## Task goal
The answer must be the lines from the one that holds "[0:03.00-0:04.00]" through the final line of the data, copied exactly, with no pictures.

——

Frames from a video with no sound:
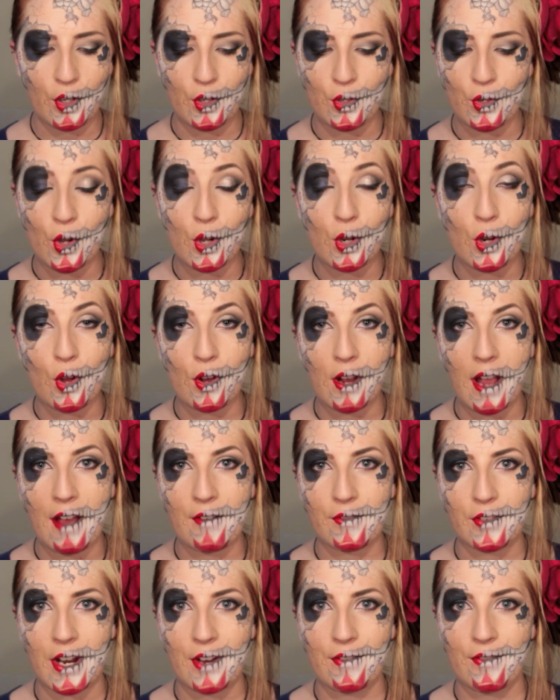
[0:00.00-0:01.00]
Not long
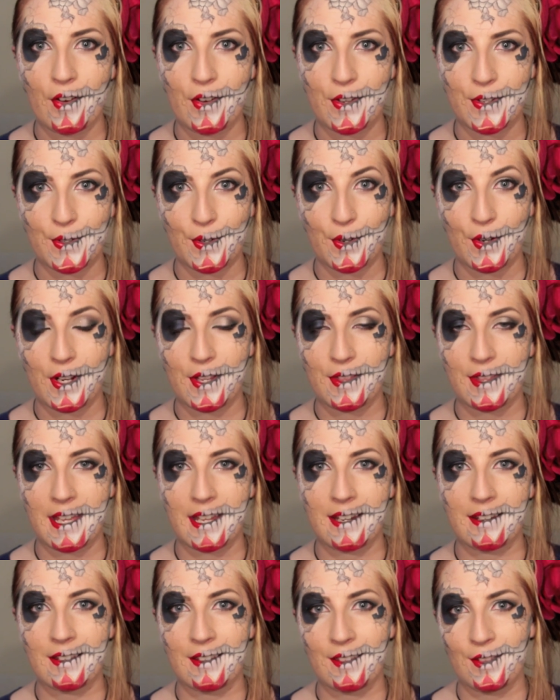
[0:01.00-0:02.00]
after I first saw it,
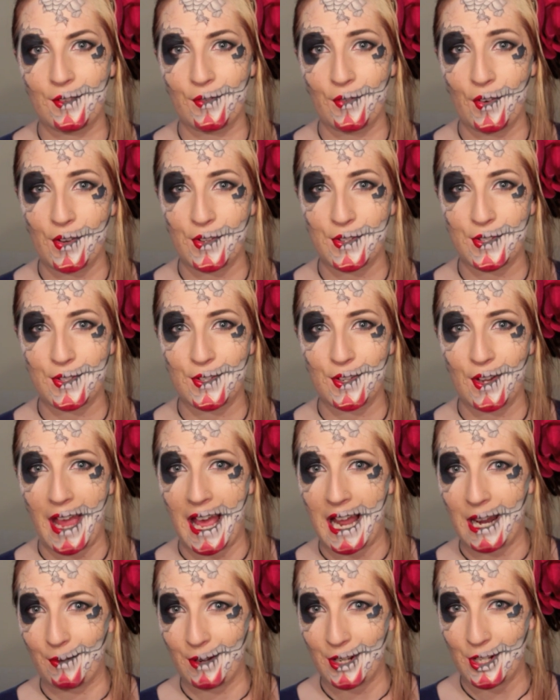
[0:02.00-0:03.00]
then the first
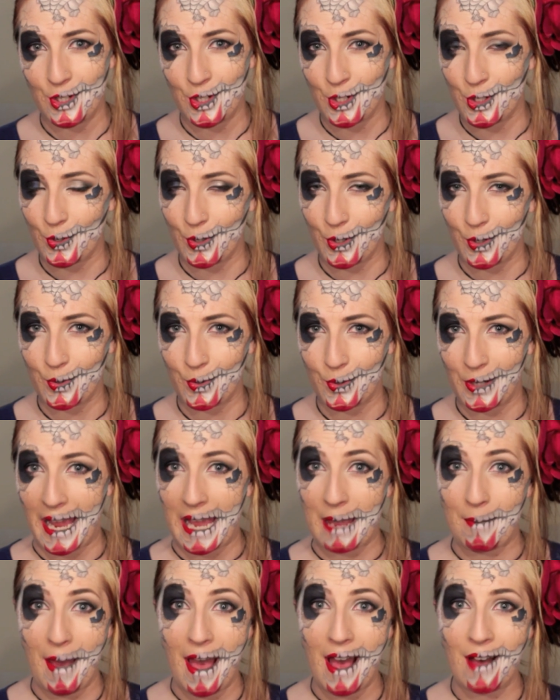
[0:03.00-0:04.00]
Halloween tutorial
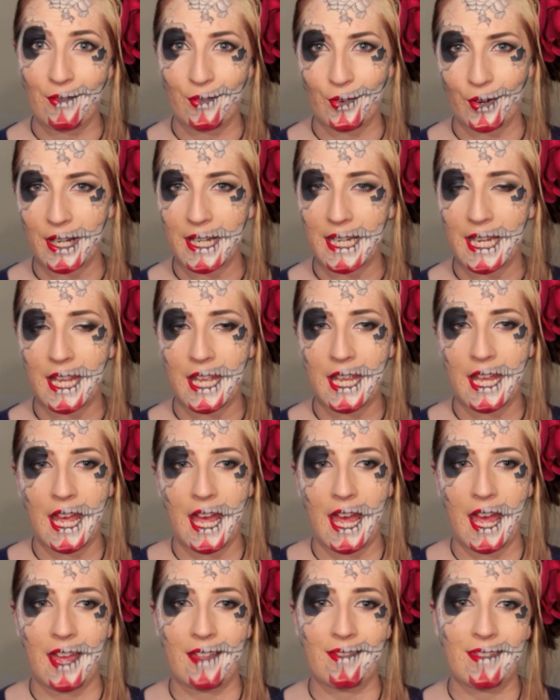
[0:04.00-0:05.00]
came out for it,
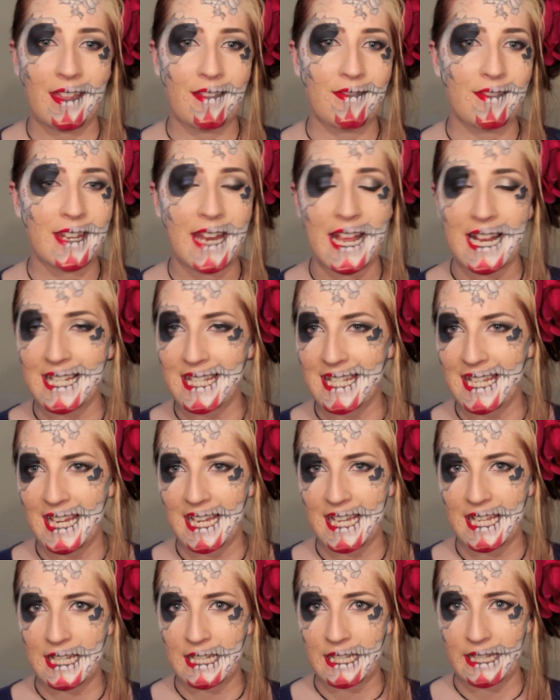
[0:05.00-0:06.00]
and then the next
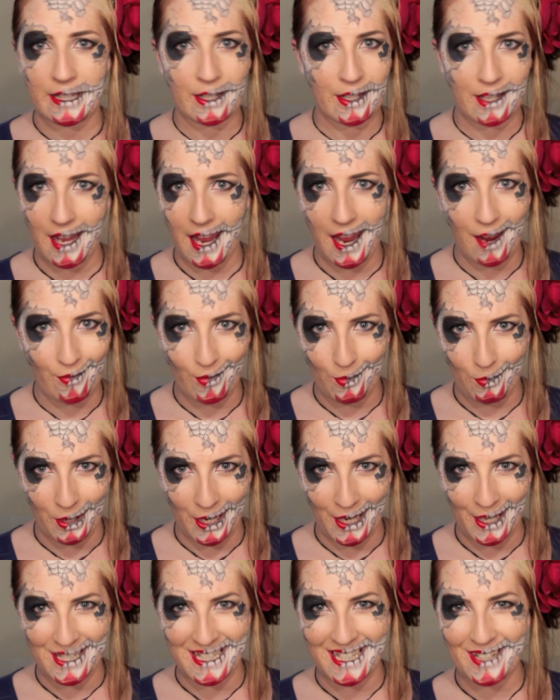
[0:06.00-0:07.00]
year
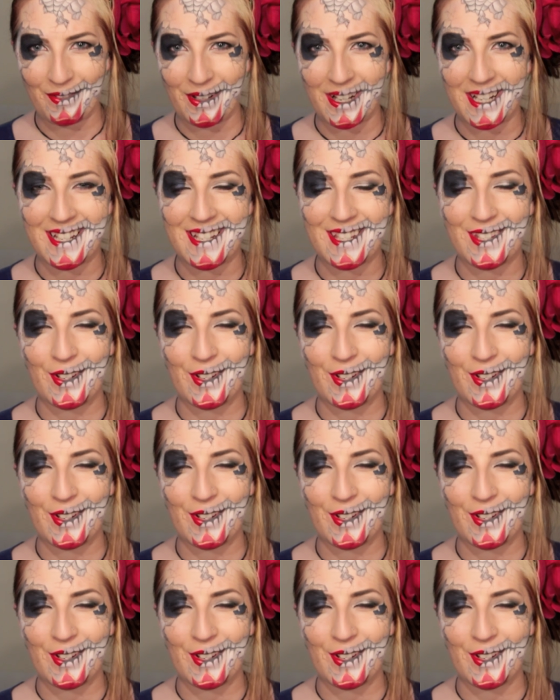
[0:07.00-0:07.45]
everybody did one.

——

## Solution to this problem
[0:03.00-0:04.00]
Halloween tutorial
[0:04.00-0:05.00]
came out for it,
[0:05.00-0:06.00]
and then the next
[0:06.00-0:07.00]
year
[0:07.00-0:07.45]
everybody did one.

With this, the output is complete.